Effective January 1, 2010, new grants of stock and performance awards do not contain a nonforfeitable right to dividends during the vesting period. As a result, an employee will forfeit the right to dividends accrued on unvested awards if that person does not fulfill their service requirement during the vesting period. As such, these awards are not treated as participating securities in the EPS calculation as the employees do not have equivalent dividend rights as common shareholders. These awards are included in the EPS calculation utilizing the treasury stock method similar to stock options. At September 30, 2012 and 2011, there were 12 million and 8 million such awards outstanding, respectively.

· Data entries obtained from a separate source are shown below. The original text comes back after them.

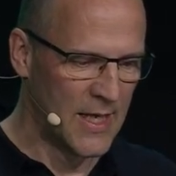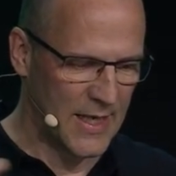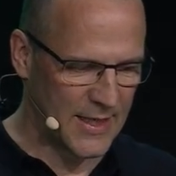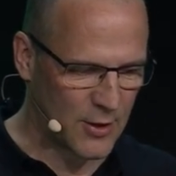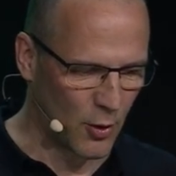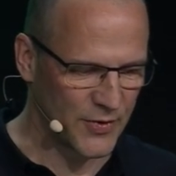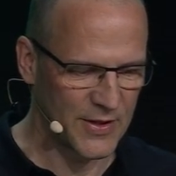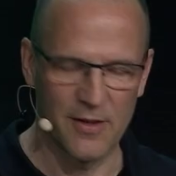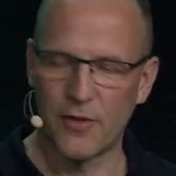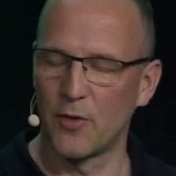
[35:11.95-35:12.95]
It goes
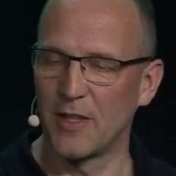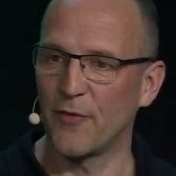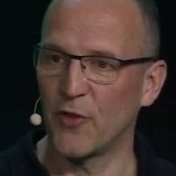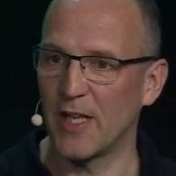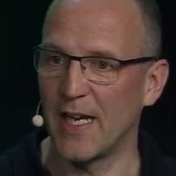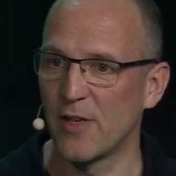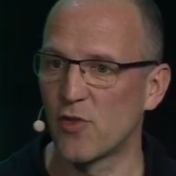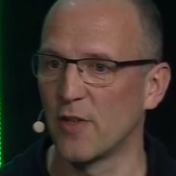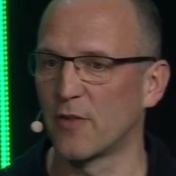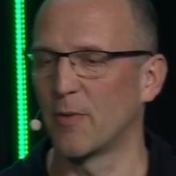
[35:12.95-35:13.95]
then through different
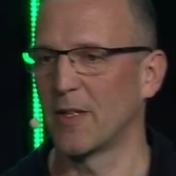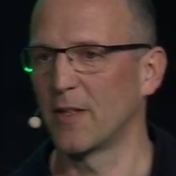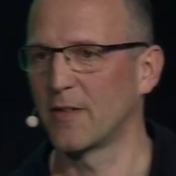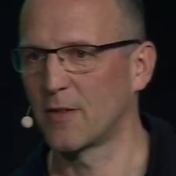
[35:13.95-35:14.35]
agents, whether it's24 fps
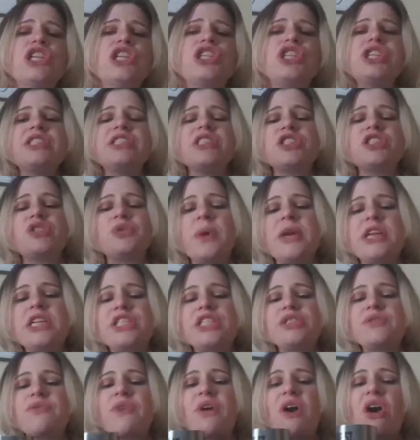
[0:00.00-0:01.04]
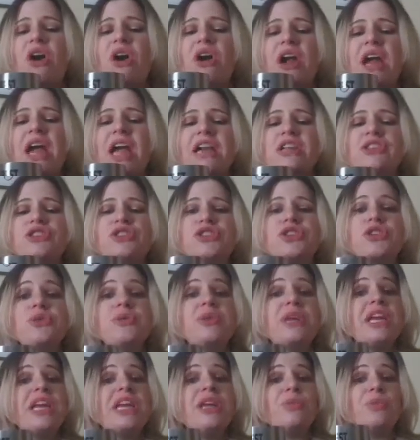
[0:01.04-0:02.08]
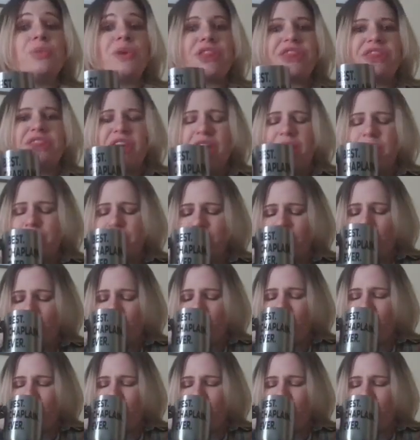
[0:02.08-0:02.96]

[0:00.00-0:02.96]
Jesus went as far as to eat with them.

In the 2012 third quarter and nine-month period, basic average shares outstanding and diluted average shares outstanding were the same because the effect of potential shares of common stock was anti-dilutive since Alcoa generated a loss from continuing operations. As a result, 89 million share equivalents related to convertible notes were not included in the computation of diluted EPS in both periods. Additionally, 12 million stock awards and 18 million stock options in the 2012 third quarter and 11 million stock awards and 20 million stock options in the 2012 nine-month period were not included in the computation of diluted EPS in the respective periods. Had Alcoa generated sufficient income from continuing operations, 89 million, 7 million, and 3 million potential shares of common stock related to the convertible notes, stock awards, and stock options, respectively, in the 2012 third quarter and 89 million, 6 million, and 4 million potential shares of common stock related to the convertible notes, stock awards, and stock options, respectively, in the 2012 nine-month period would have been included in diluted average shares outstanding.

Options to purchase 27 million shares of common stock at a weighted average exercise price of $15.42 and $23.98 per share were outstanding as of September 30, 2012 and 2011, respectively, but were not included in the computation of diluted EPS because they were anti-dilutive, as the exercise prices of the options were greater than the average market price of Alcoa’s common stock.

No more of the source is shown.